Re: [PATCH v2 8/8] mm: Centralize & improve oom reporting in show_mem.c

Kent Overstreet <kent.overstreet@xxxxxxxxx> · Fri, 22 Apr 2022 19:48:20 -0400

On Fri, Apr 22, 2022 at 08:09:48AM -0700, Roman Gushchin wrote:
> To add a concern: largest shrinkers are usually memcg-aware. Scanning
> over the whole cgroup tree (with potentially hundreds or thousands of cgroups)
> and over all shrinkers from the oom context sounds like a bad idea to me.

Why would we be scanning over the whole cgroup tree? We don't do that in the
vmscan code, nor the new report. If the OOM is for a specific cgroup, we should
probably only be reporting on memory usage for that cgroup (show_mem() is not
currently cgroup aware, but perhaps it should be).

> IMO it's more appropriate to do from userspace by oomd or a similar daemon,
> well before the in-kernel OOM kicks in.

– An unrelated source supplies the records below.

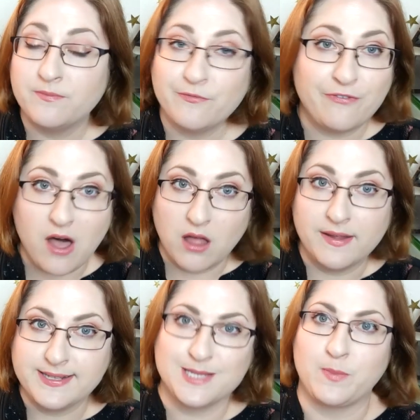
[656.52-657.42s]
fall
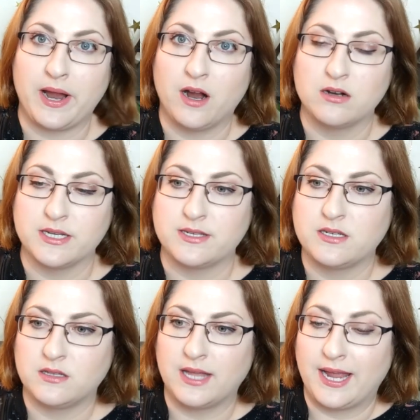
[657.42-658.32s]
and spring are
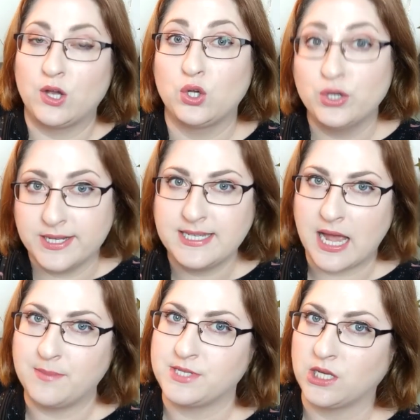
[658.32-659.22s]
just like good
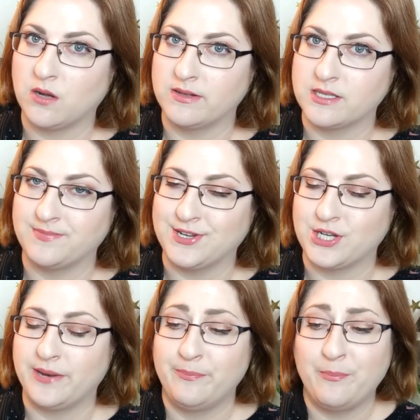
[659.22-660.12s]
times to go on
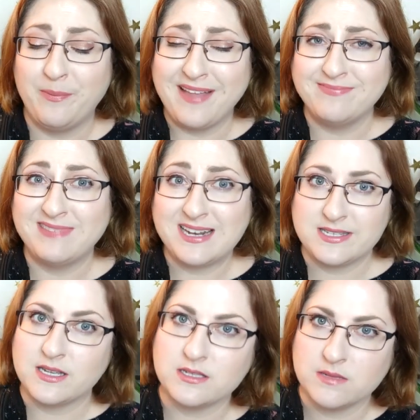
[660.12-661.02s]
submission, but that
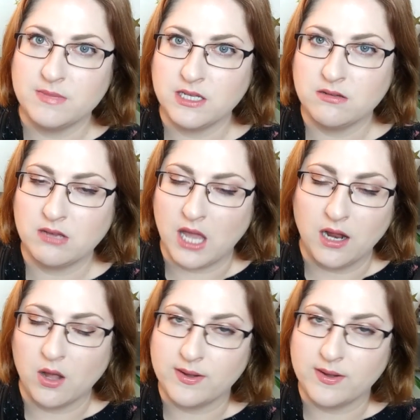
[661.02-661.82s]
doesn't mean you can't goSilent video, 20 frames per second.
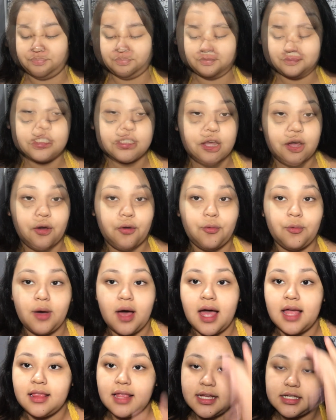So
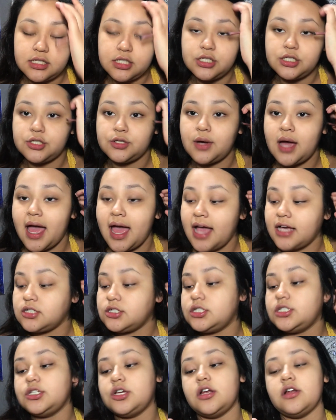what I like to do, I
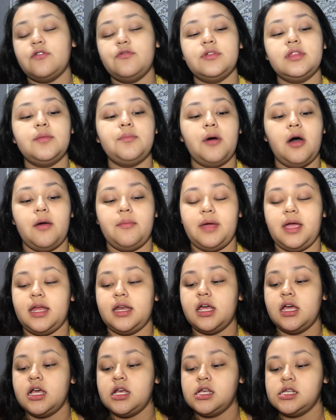actually start off with the pomade.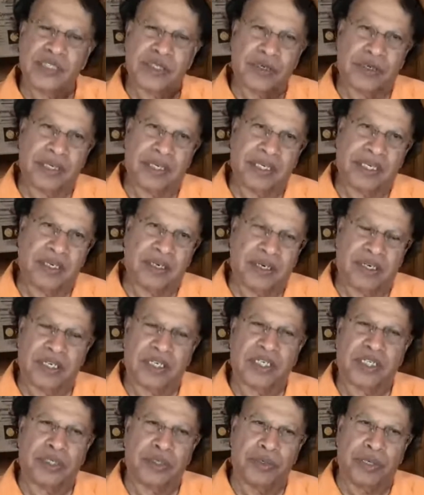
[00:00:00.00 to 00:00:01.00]
So in
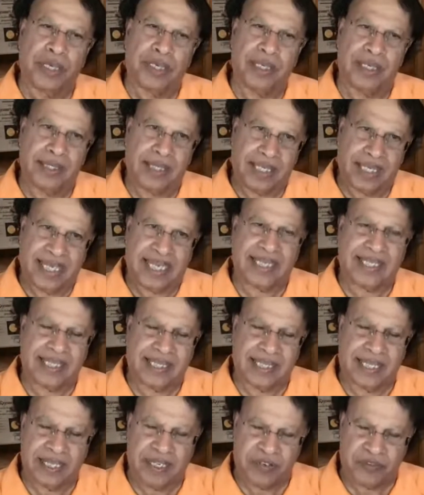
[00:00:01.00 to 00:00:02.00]
order to
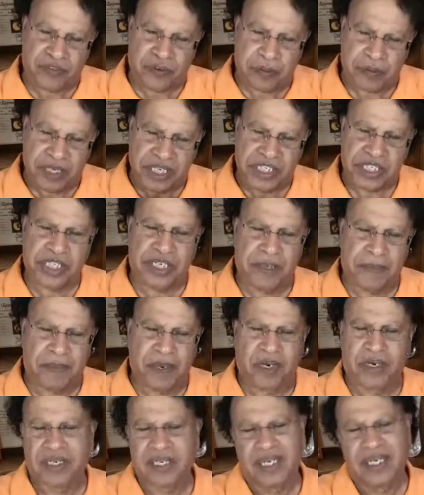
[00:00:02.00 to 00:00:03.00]
get the information
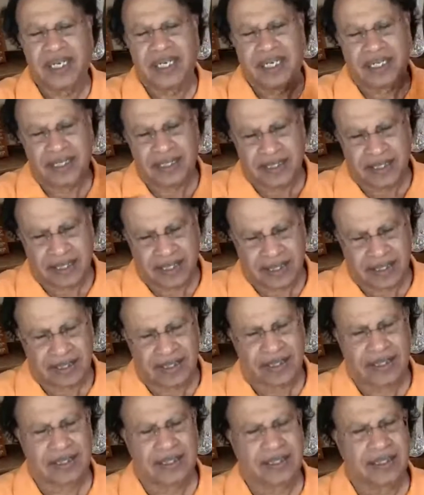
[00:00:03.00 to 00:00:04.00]
about
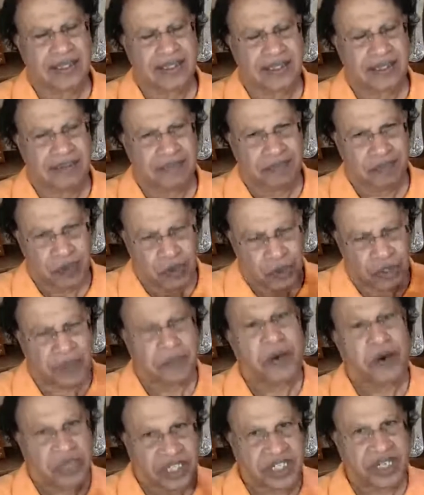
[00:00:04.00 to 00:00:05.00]
the more
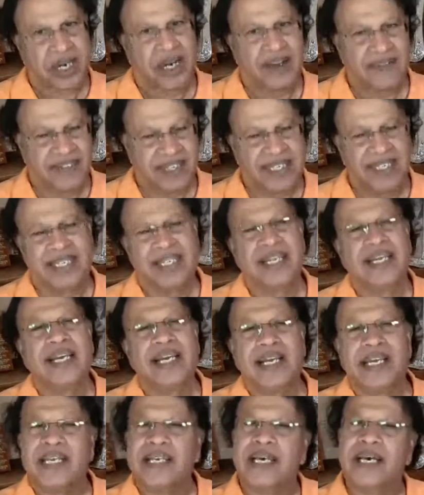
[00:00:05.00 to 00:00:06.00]
about gravity,
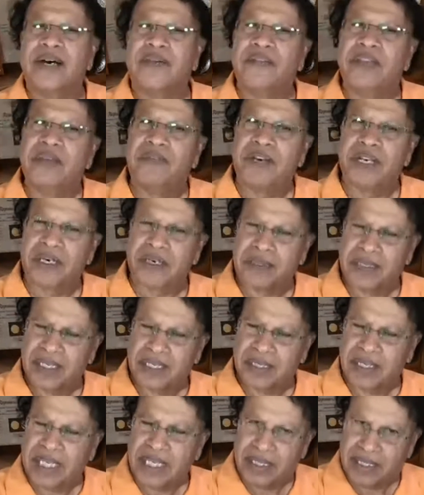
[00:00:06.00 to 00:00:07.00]
we were
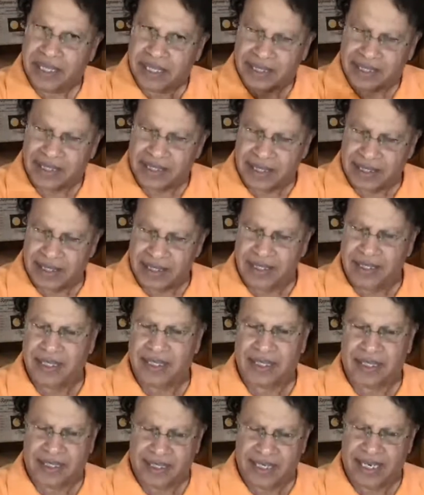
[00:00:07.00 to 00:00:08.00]
at
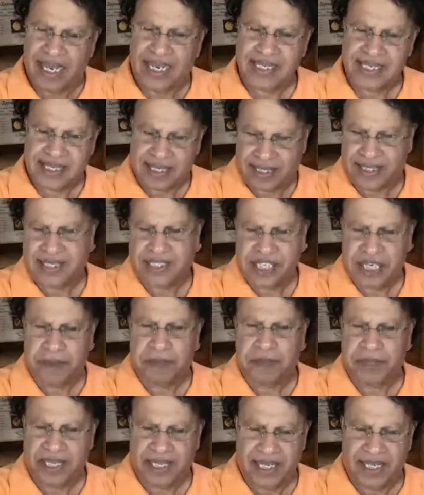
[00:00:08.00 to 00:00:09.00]
NASA,
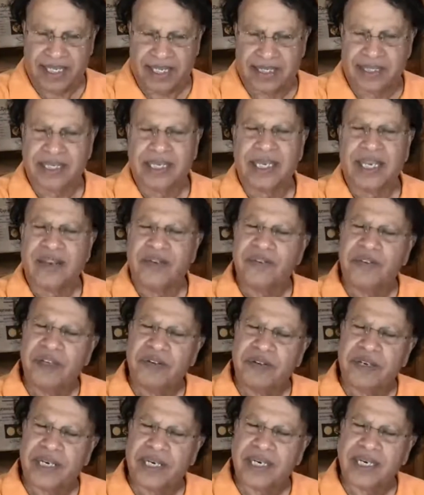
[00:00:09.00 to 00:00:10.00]
JPL,
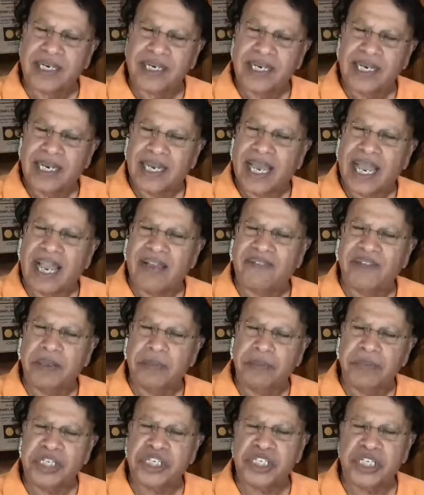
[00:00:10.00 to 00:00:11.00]
we were
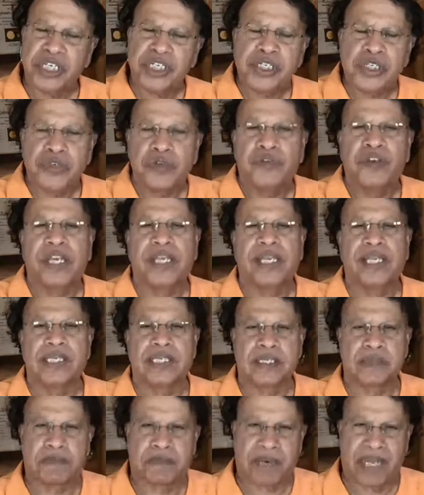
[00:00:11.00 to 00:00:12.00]
having missions to
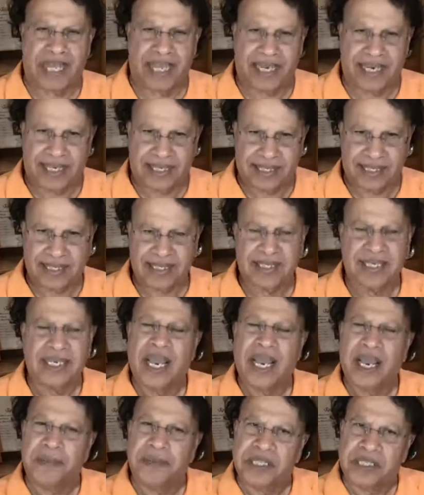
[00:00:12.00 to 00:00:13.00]
various planets.
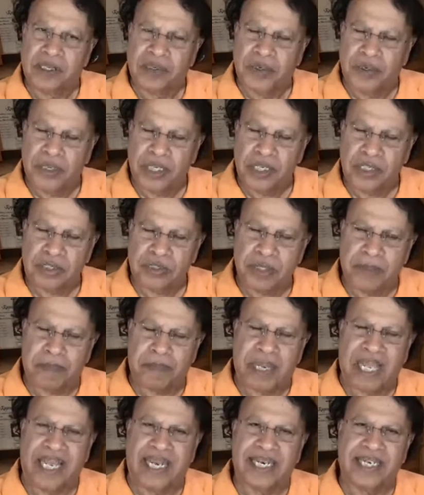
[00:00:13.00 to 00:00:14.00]
I mean, going to the
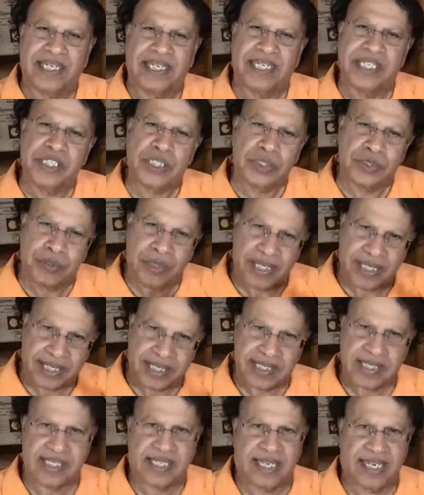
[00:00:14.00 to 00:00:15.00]
planet is to
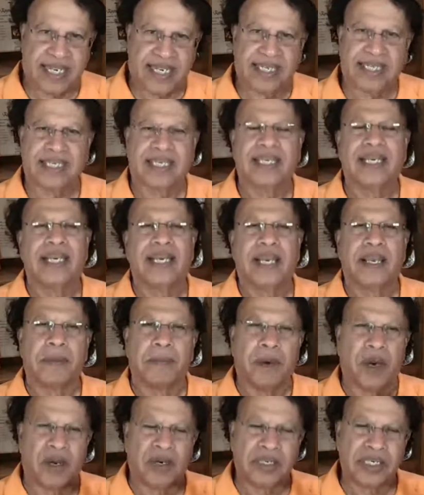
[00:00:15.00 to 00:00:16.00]
understand
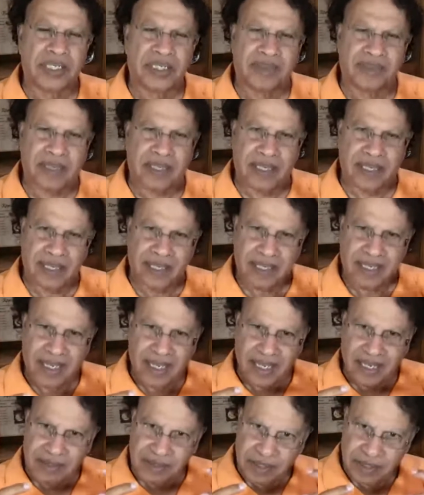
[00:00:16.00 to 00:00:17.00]
about
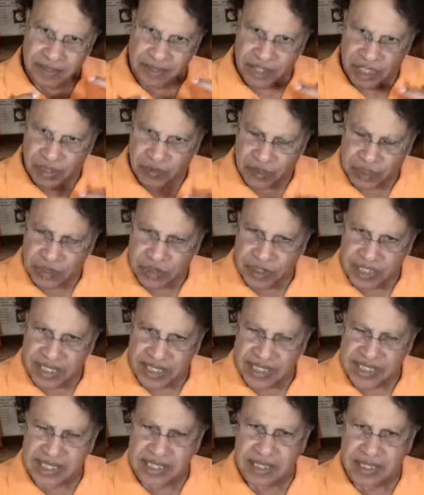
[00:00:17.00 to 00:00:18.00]
even though
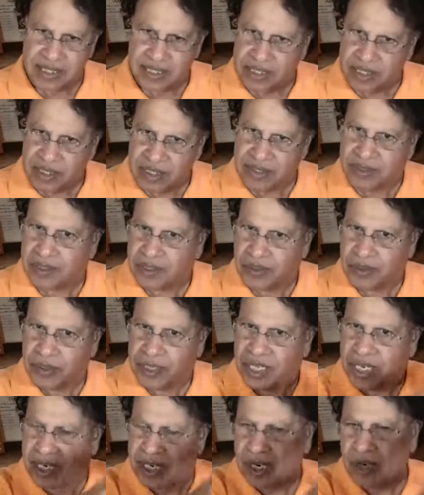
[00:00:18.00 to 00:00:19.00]
it is
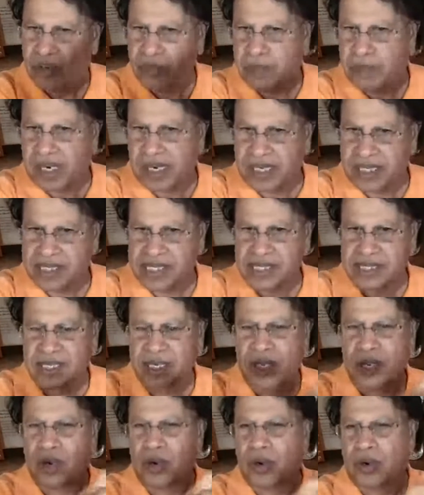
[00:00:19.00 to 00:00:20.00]
going around Mars
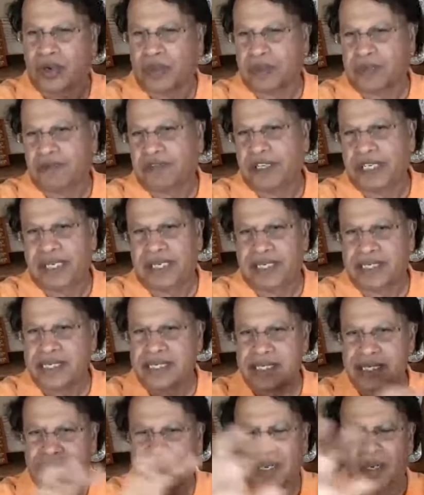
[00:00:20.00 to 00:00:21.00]
or
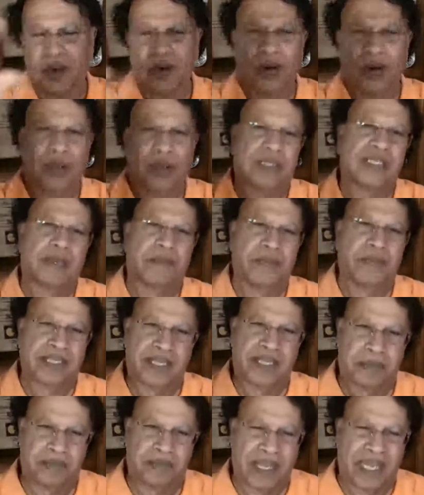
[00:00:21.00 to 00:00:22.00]
Venus or some
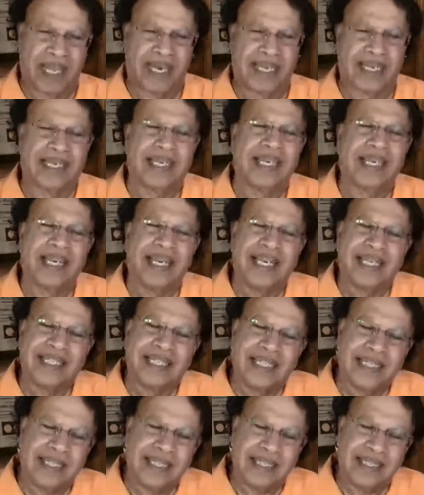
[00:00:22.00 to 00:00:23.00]
other planet,
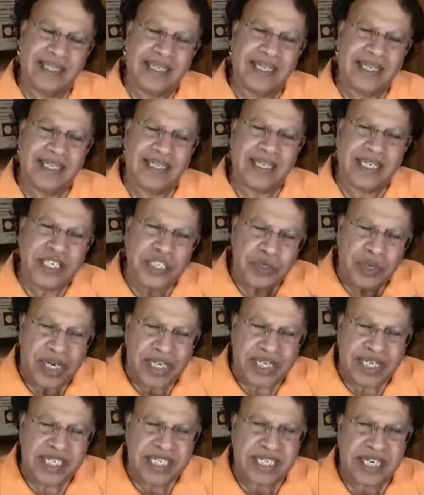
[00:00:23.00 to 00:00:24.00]
it is to
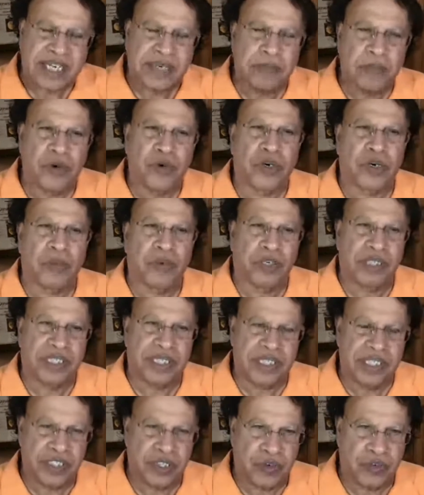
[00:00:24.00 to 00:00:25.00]
understand more about
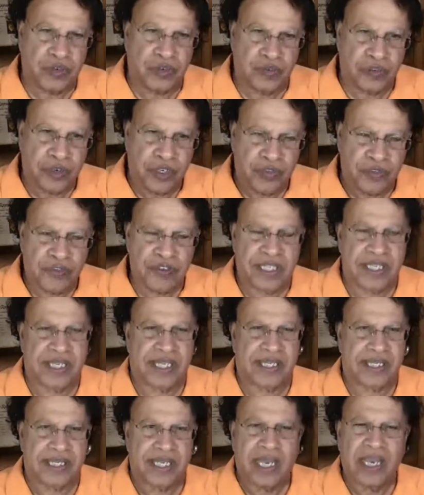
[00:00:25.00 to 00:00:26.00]
the
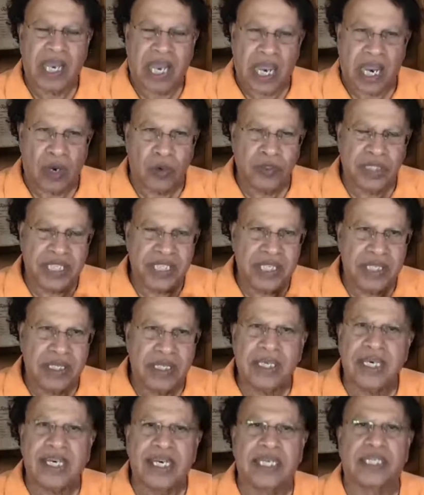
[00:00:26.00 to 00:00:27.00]
geophysics, how the
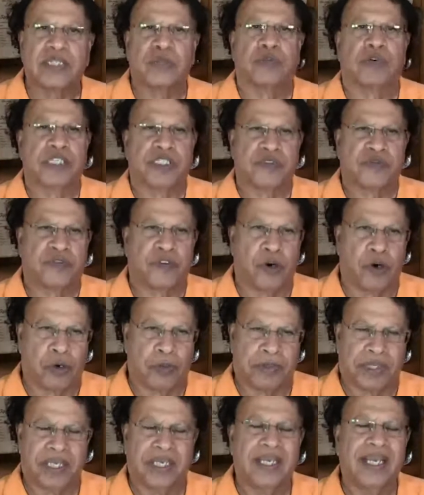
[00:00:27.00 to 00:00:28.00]
Earth was
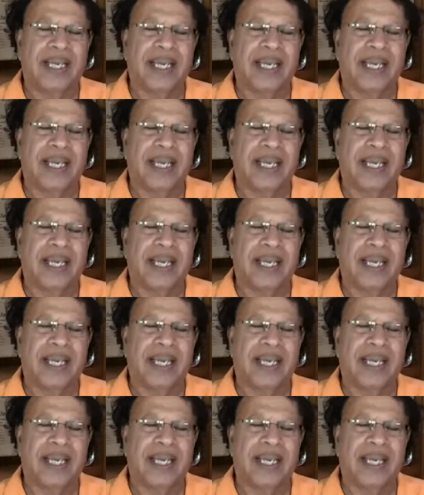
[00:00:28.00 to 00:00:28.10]
formed.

The reason I've been introducing printbufs and the .to_text() method was
specifically to make this code general enough to be available from
sysfs/debugfs - so I see no reasons why a userspace oomd couldn't make use of it
as well.

> > Last but not least let me echo the concern from the other reply. Memory
> > allocations are not really reasonable to be done from the oom context so
> > the pr_buf doesn't sound like a good tool here.
> 
> +1

In my experience, it's rare to be _so_ out of memory that small kmalloc
allocations are failing - we'll be triggering the show_mem() report before that
happens.

However, if this turns out not to be the case in practice, or if there's a
consensus now that we really want to guard against this, I have some thoughts.
We could either:

 - mempool-ify printbufs as a whole

 - reserve some memory just for the show_mem() report, which would mean either
   adding support to printbuf for external buffers (subsuming what seq_buf
   does), or shrinker .to_text() methods would have to output to seq_buf instead
   of printbuf (ew, API fragmentation).